Working While Not at Work is Freedom! Work-Life-Balance is Optional.

Here’s what’s wrong with infographics pushed out by marketing firms: Gyro and Forbes have put out an infographic summarising a “study” of 543 business execs in the USA. The findings have been published in Mashable. As the image below shows, 98% of these execs check their email during their leisure time. The infographic celebrates that working while not at work is seen as “freedom” by these business-types. This is a good thing! It’s research, folks! Follow the links to see the marketing firm that carried out this survey.

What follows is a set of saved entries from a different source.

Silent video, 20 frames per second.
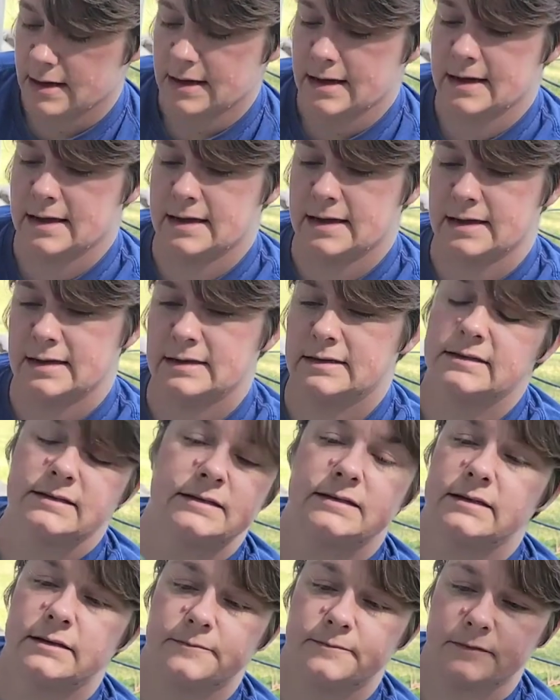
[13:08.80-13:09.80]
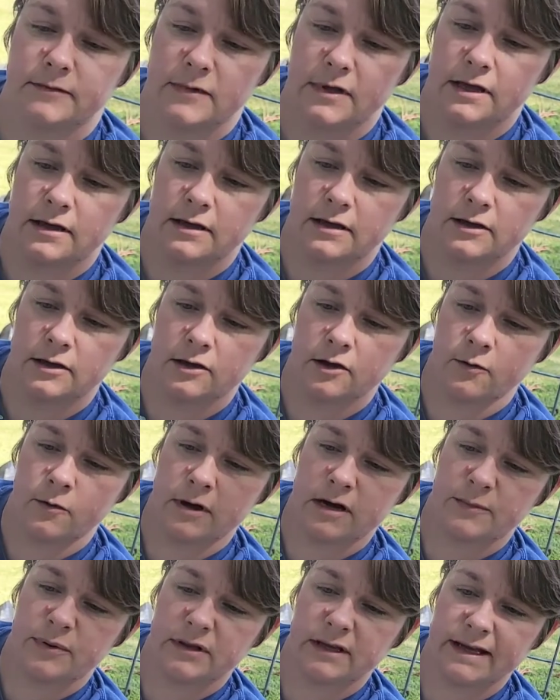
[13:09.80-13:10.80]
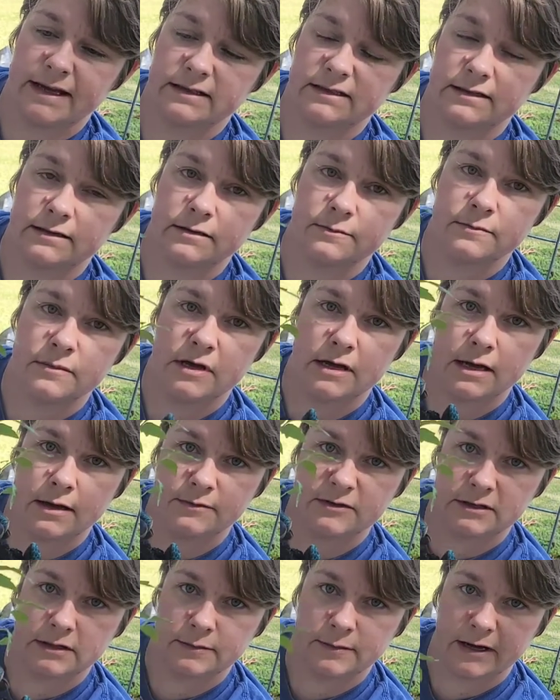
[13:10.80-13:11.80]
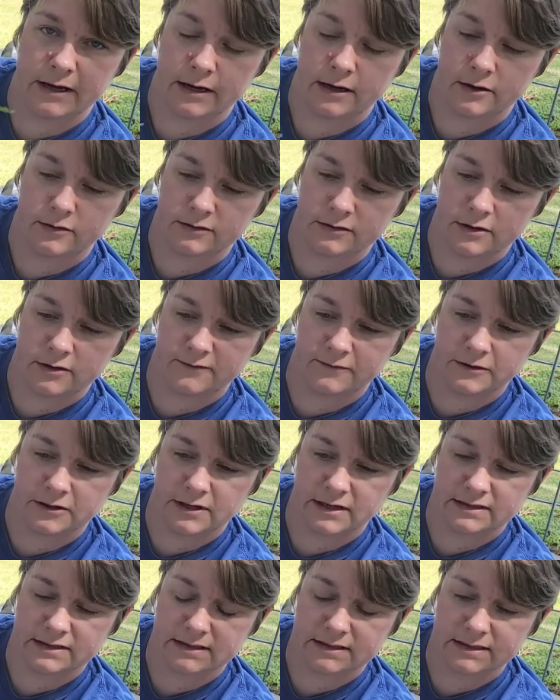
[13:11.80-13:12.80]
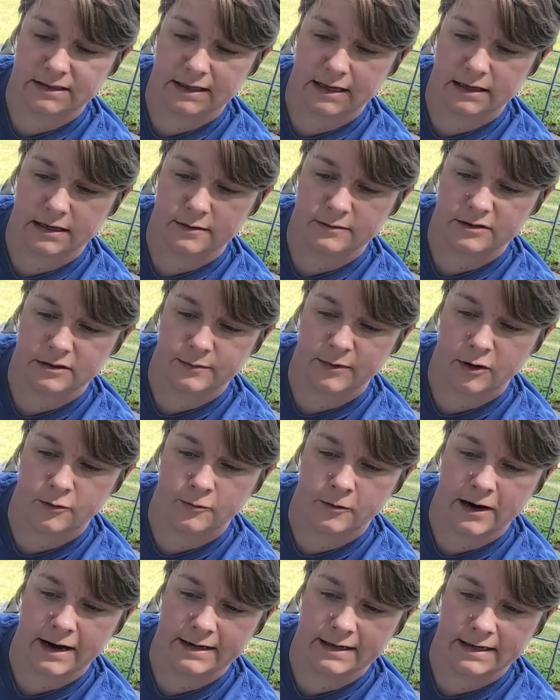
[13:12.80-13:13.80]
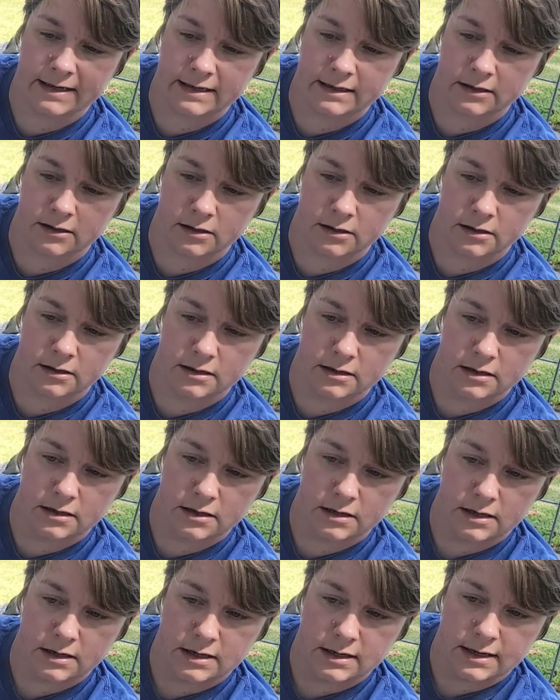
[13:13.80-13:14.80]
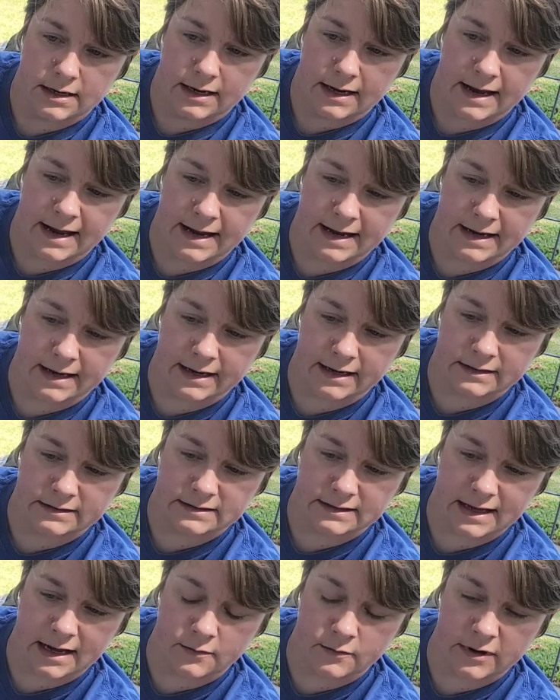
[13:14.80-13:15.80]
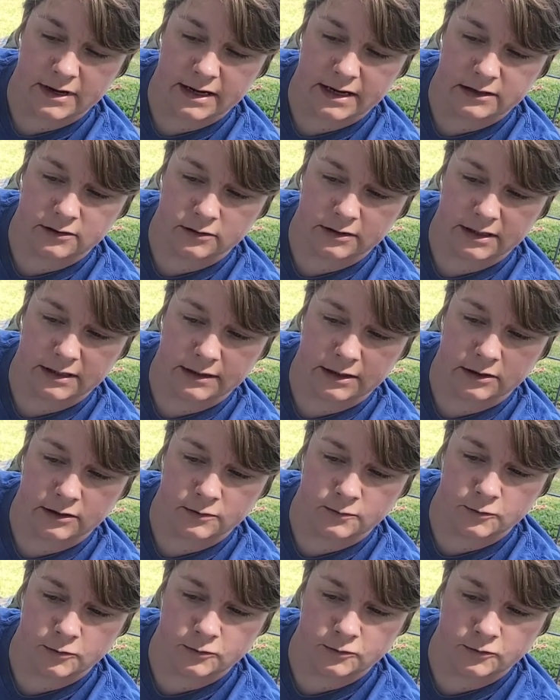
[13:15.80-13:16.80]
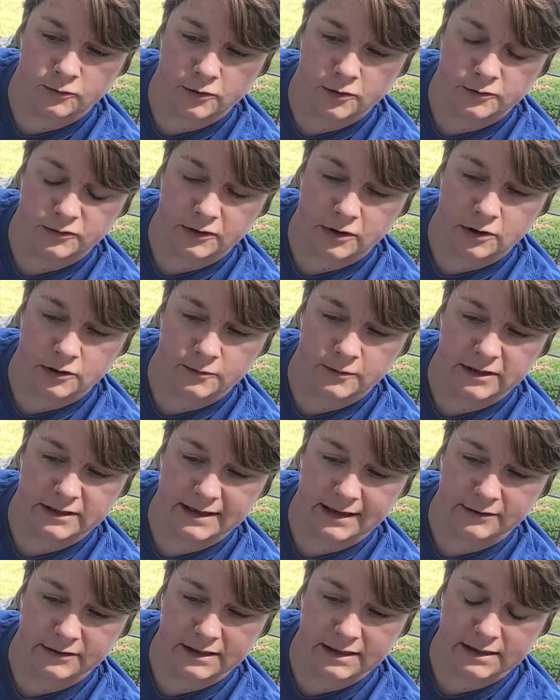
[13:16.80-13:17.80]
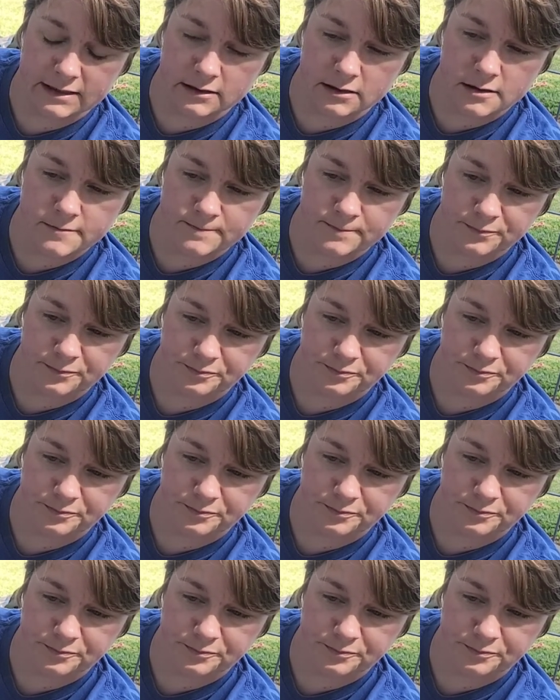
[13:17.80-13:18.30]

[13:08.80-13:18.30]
is you'll want to plant them up to about, hopefully you guys can see that, up to about right here. And that way you'll get good root growth all the way down here.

New technologies certainly provide a wide suite of platforms from which to access our work 24/7. Such technology can be particularly useful while travelling or while otherwise “on the go”. Yet this infographic normalises the idea that work and technology should dominate our lives. The data presented lack a critique of this behaviour. Instead, the ever-shrinking work-life balance experienced by execs is presented as “flexibility” and “empowerment”. This infographic, like so many countless before it, has proven a relatively effective marketing strategy. To date, over 2,000 people have shared this link via Mashable alone. Like traditional media that also presents survey data and marketing surveys as “facts” and oh-so-impressive “science”, social media makes it easy to share slick graphic designs that lack context and social critique.

I see that sociologists could reach a wider audience by  presenting their research as infographics that display socially conscious and scientifically valid results. As a discipline, we do not make good use of visual methods, and hence infographics shared via social media seem to be dominated by marketing firms that partner with well-known publishers. What do you make of this infographic? How can sociology adopt visual methods to make our findings more digestible to broad audiences?